Seeing God at Yankee Stadium
When I caught a foul ball at a baseball game, I felt the divine presence—and it changed my whole life
After telling him the hardest thing I’ve ever had to tell anyone, I felt buoyant. I swear I heard thunderous cheers, as if I’d hit a walk-off home run.
I wish I could say my writing career turned brilliant from then on, like my life was a feel-good movie. It didn’t. Old habits die hard. On the other hand, I started taking more risks, working harder at being the writer I always envisioned. That voice from Dad, which implied my chosen career was impractical, grew fainter.
I still have that foul ball I caught nearly 30 years ago, tucked in a shoebox in my bedroom closet. I suspect I’m not alone among those who have totems like these hidden away, totems we can’t fully explain, though we try.
These days, I’m better at catching the saboteur who trips me up, my yetzer harah. As with catching a baseball, practice helps.

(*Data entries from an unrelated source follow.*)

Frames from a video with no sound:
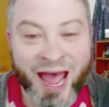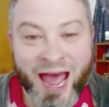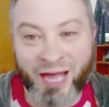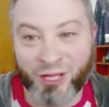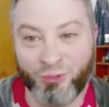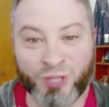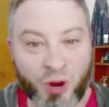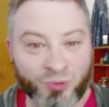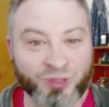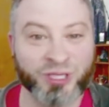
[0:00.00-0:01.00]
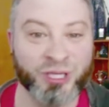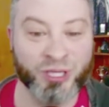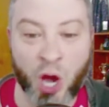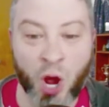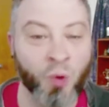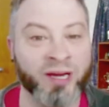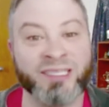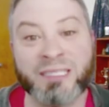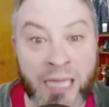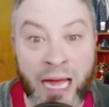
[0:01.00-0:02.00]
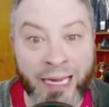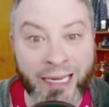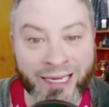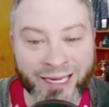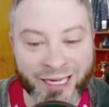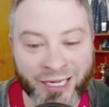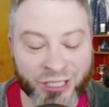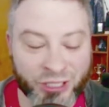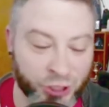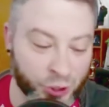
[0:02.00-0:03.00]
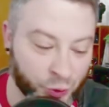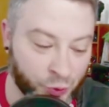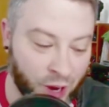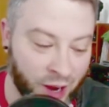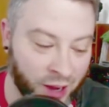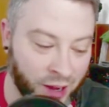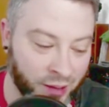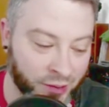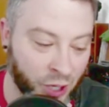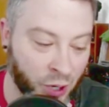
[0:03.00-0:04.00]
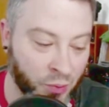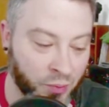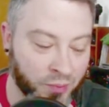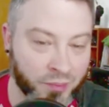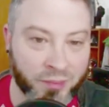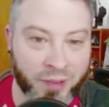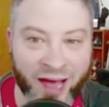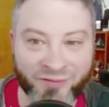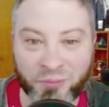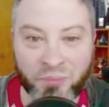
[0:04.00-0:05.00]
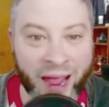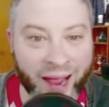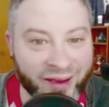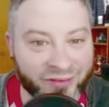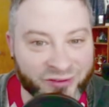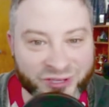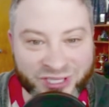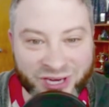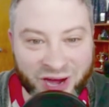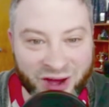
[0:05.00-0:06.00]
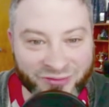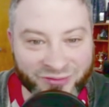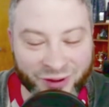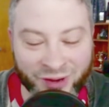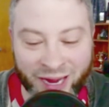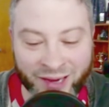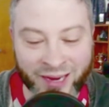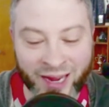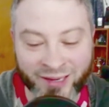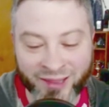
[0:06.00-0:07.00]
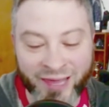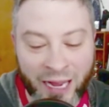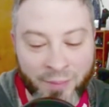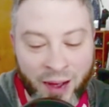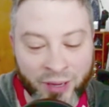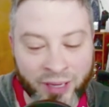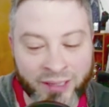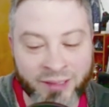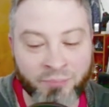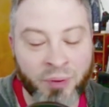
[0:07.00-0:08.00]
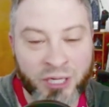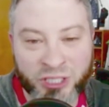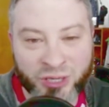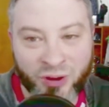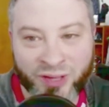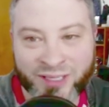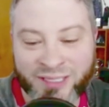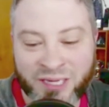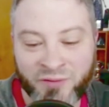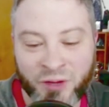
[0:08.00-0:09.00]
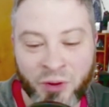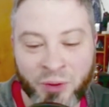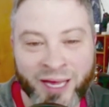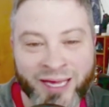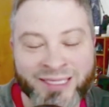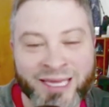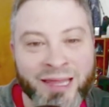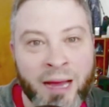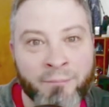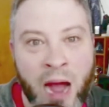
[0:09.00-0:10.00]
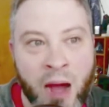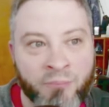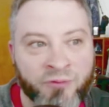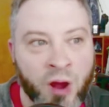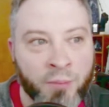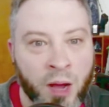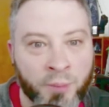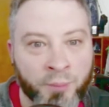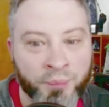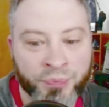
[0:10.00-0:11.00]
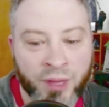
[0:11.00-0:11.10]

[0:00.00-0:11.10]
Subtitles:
and you don't know what it's like to, have to pay for stuff and think about it and budget and all that stuff. You know, like it's like that mom from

And my father, to my surprise, has actually said he admires me, and he treats me less like his little boy, even though sometimes, despite everything, he can’t help himself and suggests that it’s not too late to join the family business.

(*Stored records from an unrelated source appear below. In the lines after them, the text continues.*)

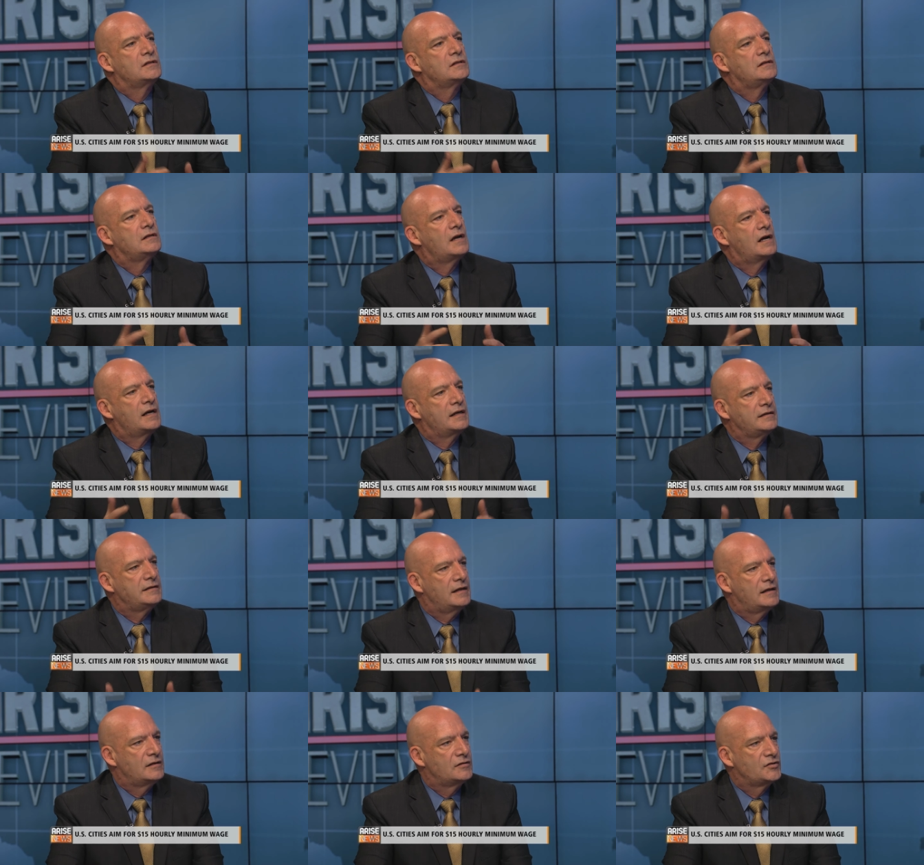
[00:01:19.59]
to
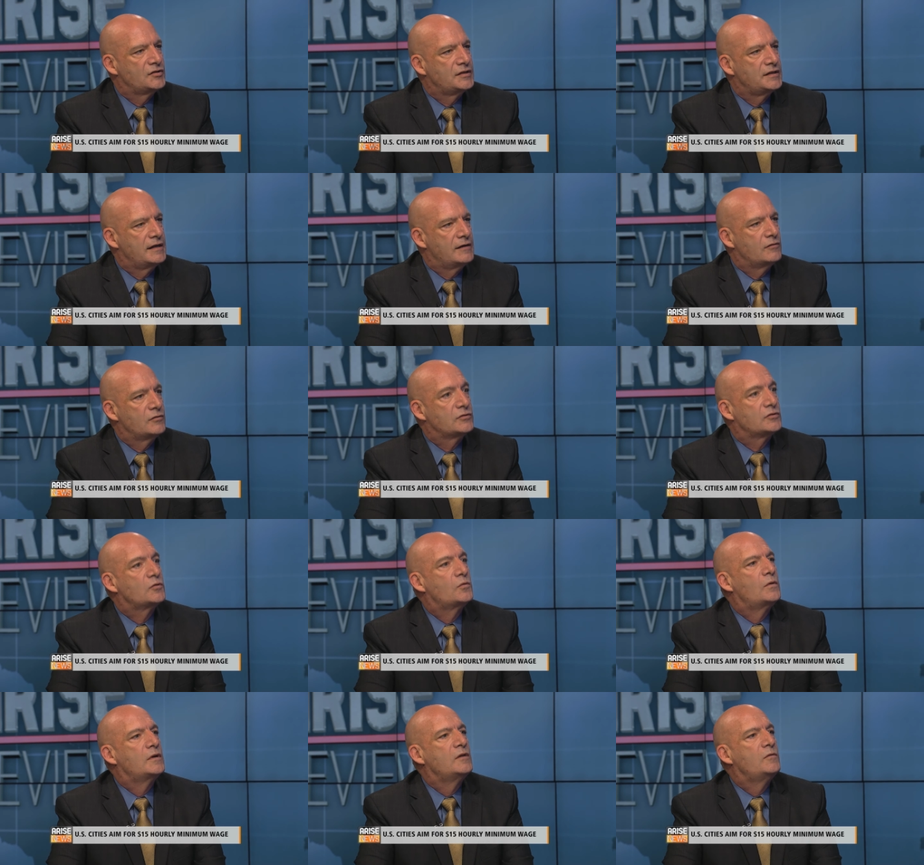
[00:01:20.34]
$9 an hour,
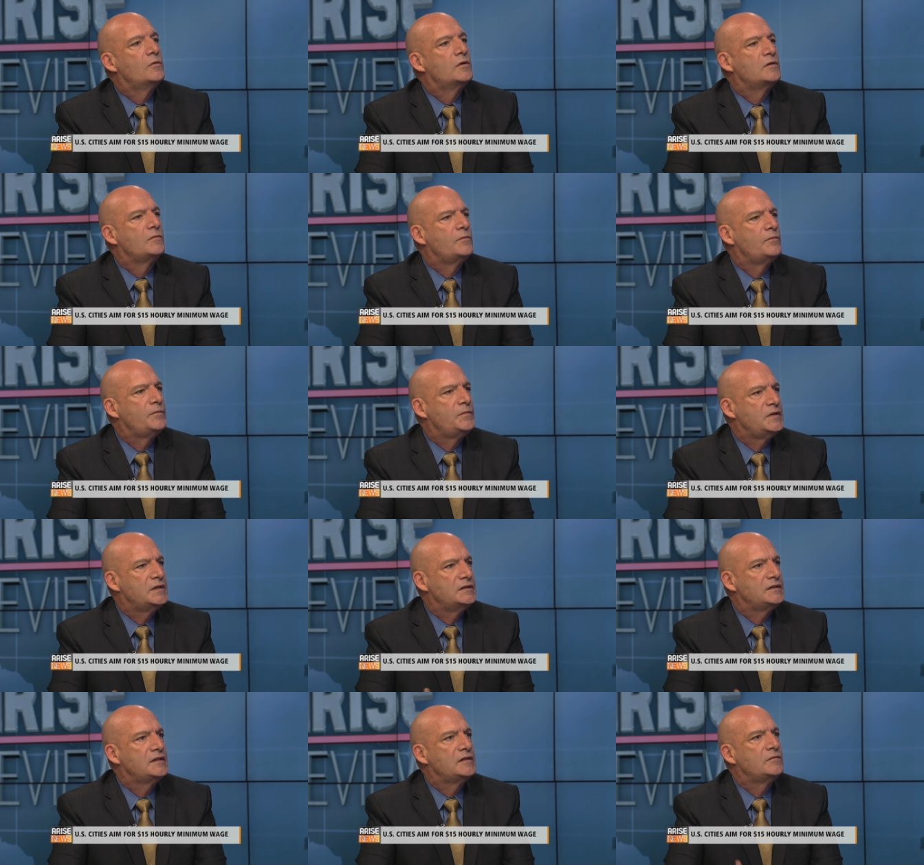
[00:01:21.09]
$21
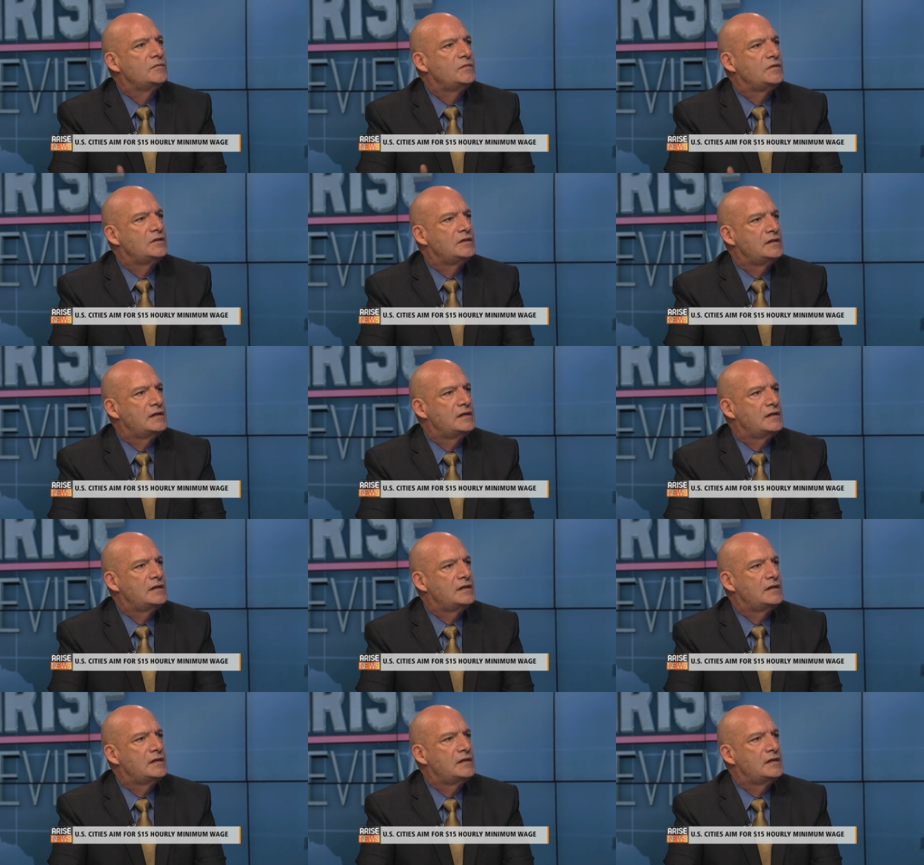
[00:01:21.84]
billion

When I think about catching that foul ball, I still feel in my heart that it wasn’t dumb luck; it was bashert, fate, that I caught it. I seldom pull it out anymore, this future heirloom no one but me really wants, but when I hold it in my palm, I do hear God’s still, small voice. It reminds me of that night and the lessons I’ve learned, ones I try to follow and ones I’ve tried to teach my three adult children: To stand up for what you believe. To look to the heavens now and again when you need help or courage. To claim what you dearly want in life. Even if sometimes, it’s just a soaring white ball.